**INSTRUCTIONS FOR THE TASK:** Return each entry word for word. Leave the images out.

Stored data entries
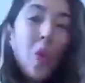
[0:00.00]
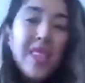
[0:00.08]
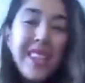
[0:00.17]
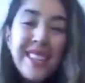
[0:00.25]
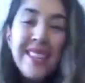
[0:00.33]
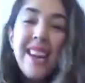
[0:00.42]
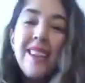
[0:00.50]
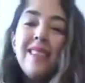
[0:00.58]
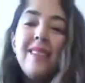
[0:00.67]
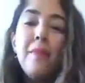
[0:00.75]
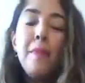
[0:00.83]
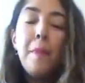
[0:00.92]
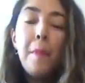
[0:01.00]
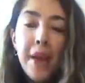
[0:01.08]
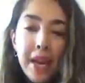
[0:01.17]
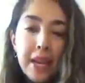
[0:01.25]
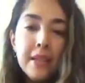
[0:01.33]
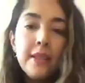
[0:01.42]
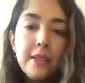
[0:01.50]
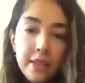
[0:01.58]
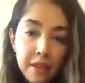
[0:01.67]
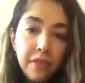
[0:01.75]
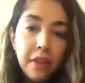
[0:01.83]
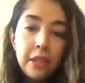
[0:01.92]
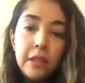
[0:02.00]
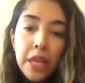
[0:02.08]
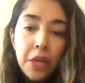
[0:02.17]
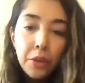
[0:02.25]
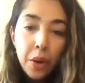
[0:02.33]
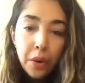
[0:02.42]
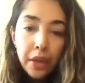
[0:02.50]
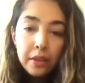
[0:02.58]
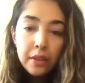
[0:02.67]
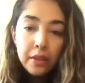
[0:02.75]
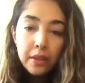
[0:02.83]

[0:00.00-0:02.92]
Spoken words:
you guys say is the biggest difference that you notice?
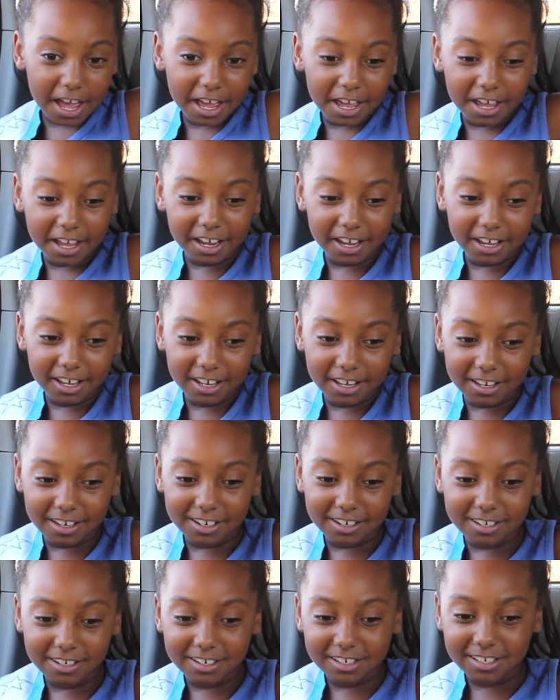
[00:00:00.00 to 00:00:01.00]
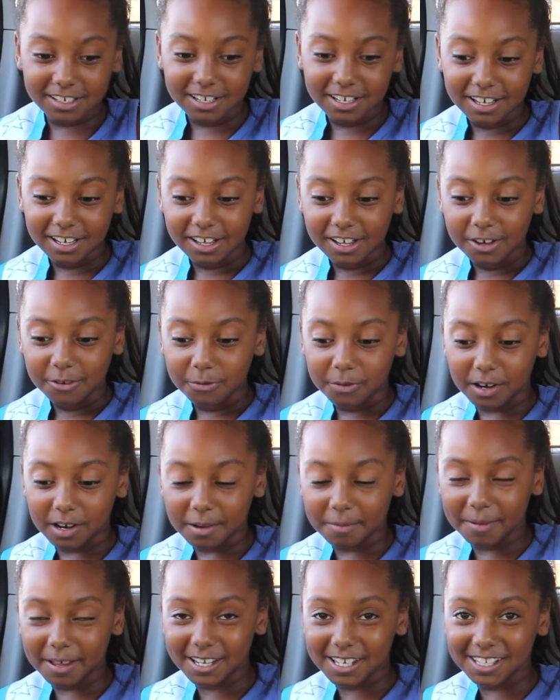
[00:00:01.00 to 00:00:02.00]
And we're
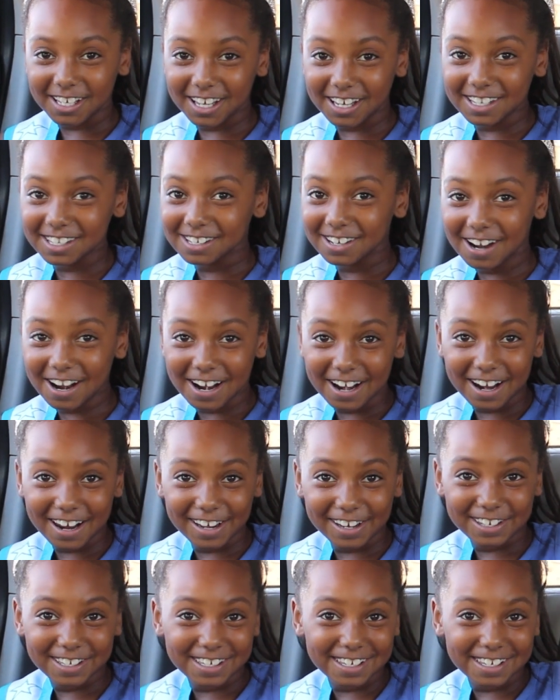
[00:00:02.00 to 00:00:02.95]
about to get started.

**RESULT BELOW:**
[0:00.00]
[0:00.08]
[0:00.17]
[0:00.25]
[0:00.33]
[0:00.42]
[0:00.50]
[0:00.58]
[0:00.67]
[0:00.75]
[0:00.83]
[0:00.92]
[0:01.00]
[0:01.08]
[0:01.17]
[0:01.25]
[0:01.33]
[0:01.42]
[0:01.50]
[0:01.58]
[0:01.67]
[0:01.75]
[0:01.83]
[0:01.92]
[0:02.00]
[0:02.08]
[0:02.17]
[0:02.25]
[0:02.33]
[0:02.42]
[0:02.50]
[0:02.58]
[0:02.67]
[0:02.75]
[0:02.83]

[0:00.00-0:02.92]
Spoken words:
you guys say is the biggest difference that you notice?
[00:00:00.00 to 00:00:01.00]
[00:00:01.00 to 00:00:02.00]
And we're
[00:00:02.00 to 00:00:02.95]
about to get started.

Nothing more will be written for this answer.